● **Given records**
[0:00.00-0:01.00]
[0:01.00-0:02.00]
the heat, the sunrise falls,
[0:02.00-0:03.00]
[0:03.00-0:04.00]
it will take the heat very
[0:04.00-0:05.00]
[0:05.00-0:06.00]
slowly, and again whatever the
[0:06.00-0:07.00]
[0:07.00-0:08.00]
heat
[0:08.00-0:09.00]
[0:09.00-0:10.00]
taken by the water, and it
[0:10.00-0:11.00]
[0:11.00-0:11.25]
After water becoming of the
* * *
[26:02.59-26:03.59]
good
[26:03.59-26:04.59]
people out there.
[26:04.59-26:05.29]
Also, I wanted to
* * *
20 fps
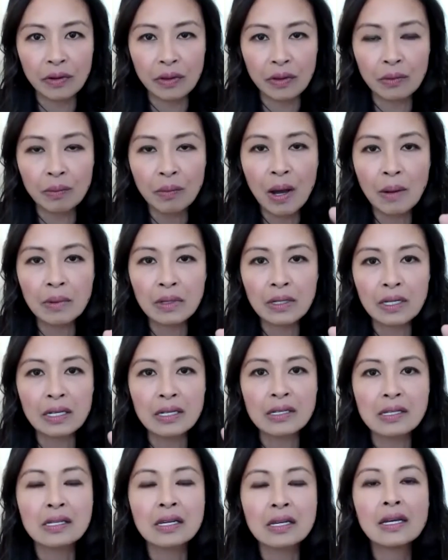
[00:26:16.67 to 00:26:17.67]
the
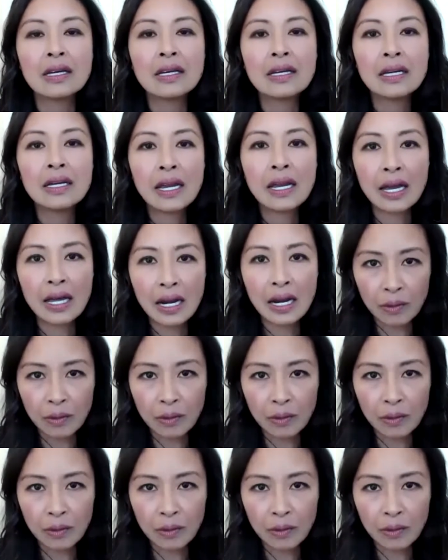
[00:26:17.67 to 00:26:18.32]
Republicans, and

● **Exercise requirements**
Look back at the entries above and repeat, unchanged, every line from the line holding "[0:00.00-0:01.00]" through the line holding "[0:10.00-0:11.00]".

● **Response area**
[0:00.00-0:01.00]
[0:01.00-0:02.00]
the heat, the sunrise falls,
[0:02.00-0:03.00]
[0:03.00-0:04.00]
it will take the heat very
[0:04.00-0:05.00]
[0:05.00-0:06.00]
slowly, and again whatever the
[0:06.00-0:07.00]
[0:07.00-0:08.00]
heat
[0:08.00-0:09.00]
[0:09.00-0:10.00]
taken by the water, and it
[0:10.00-0:11.00]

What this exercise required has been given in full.